Beji Caïd Essebsi, le leader du parti Nidaa Tounes, était l’invité de l’émission Tassiaa Massa, hier le 4 avril. L’ancien chef du gouvernement a tiré à boulets rouges sur la Troïka et ses composantes. 

Beji Caïd Essebsi s’est montré très surpris de la déclaration du président provisoire, Mohamed Moncef  Marzouki, à la chaîne qatari Al-Jazira sur « les laïques extrémistes », avant de rappeler que lui-même a été accusé par le président tunisien de dire des hérésies. « Je ne lui ai pas répondu car je connais bien ce qu’impose le prestige de l’Etat », affirme-t-il.

Dans le même contexte, BCE a décrit la Troïka comme une coalition hétérogène anormale, étant donné qu’elle est basée sur des projets  politiques antagonistes.
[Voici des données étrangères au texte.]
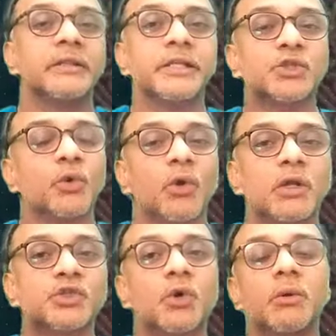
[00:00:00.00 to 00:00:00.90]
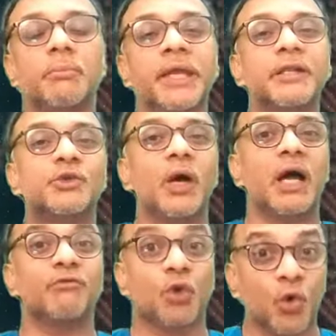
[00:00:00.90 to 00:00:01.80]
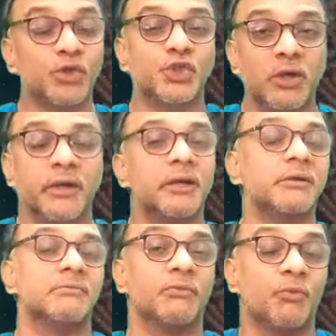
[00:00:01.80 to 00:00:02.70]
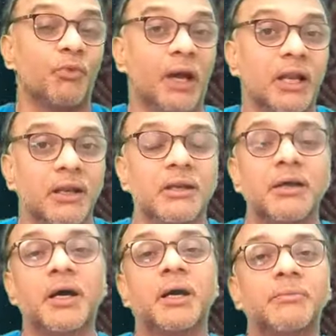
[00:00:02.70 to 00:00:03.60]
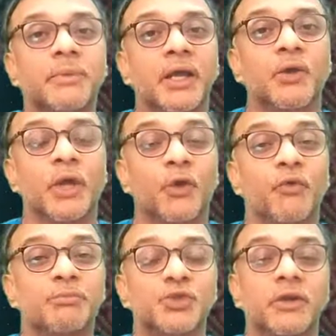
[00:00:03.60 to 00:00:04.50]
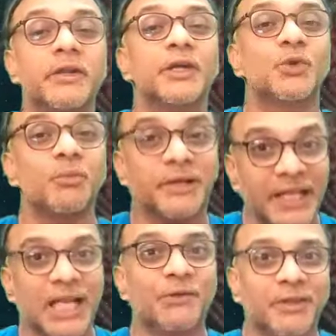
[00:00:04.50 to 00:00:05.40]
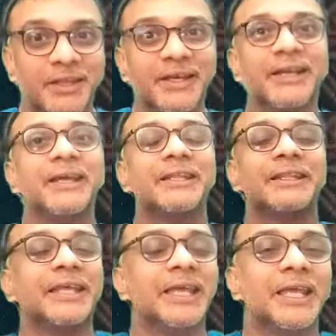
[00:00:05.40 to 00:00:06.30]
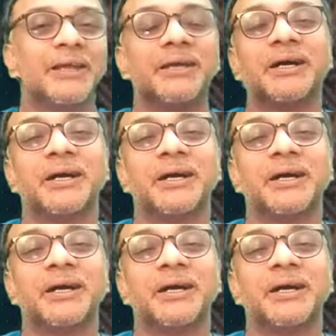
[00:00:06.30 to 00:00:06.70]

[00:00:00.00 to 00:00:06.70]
This could also mean to have good children, well-equipped children to deal with the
Quant à l’Assemblée nationale constituante, le leader de Nidaa Tounes affirme que sa légitimité a expiré et que le prolongement de ses travaux n’est pas dû à des complications, mais plutôt qu’il s’agit de prolongations voulues. Il rappelle ainsi qu’il est partisan de la dissolution de l’ANC, notamment après l’assassinat de Chokri Belaïd et l’aveu par Hamadi Jebali de l’échec de son gouvernement.

Revenant sur les accusations du député Abderraouf Ayadi, qui l’a accusé de « vouloir détourner la révolution », le président de Nidaa Tounes s’est contenté de dire : « Je ne suis pas fou pour lui répondre ». Il n’a pas manqué aussi d’interpeller ses détracteurs, « ceux qui m’accusent de ne pas participer à la révolution et de ne pas militer contre le président déchu, je leur dis, vous n’avez pas milité non plus. Cessez de surenchérir, car la plupart d’entre vous militaient depuis Londres. »

Concernant le mouvement Ennahdha, BCE a rappelé que ce mouvement «  ne croit ni à l’Etat ni au drapeau tunisien  et qu’il  veut changer le mode de vie de la société tunisienne en lui imposant un autre Islam, comme si la Tunisie ne connaissait pas l’Islam depuis 14 siècle. »

Revenant  sur son avenir politique, le politicien bourguibiste a affirmé qu’il ne présentera pas sa candidature à la présidence de la République et que son avenir politique consistera à œuvrer à mener à bon port la Tunisie.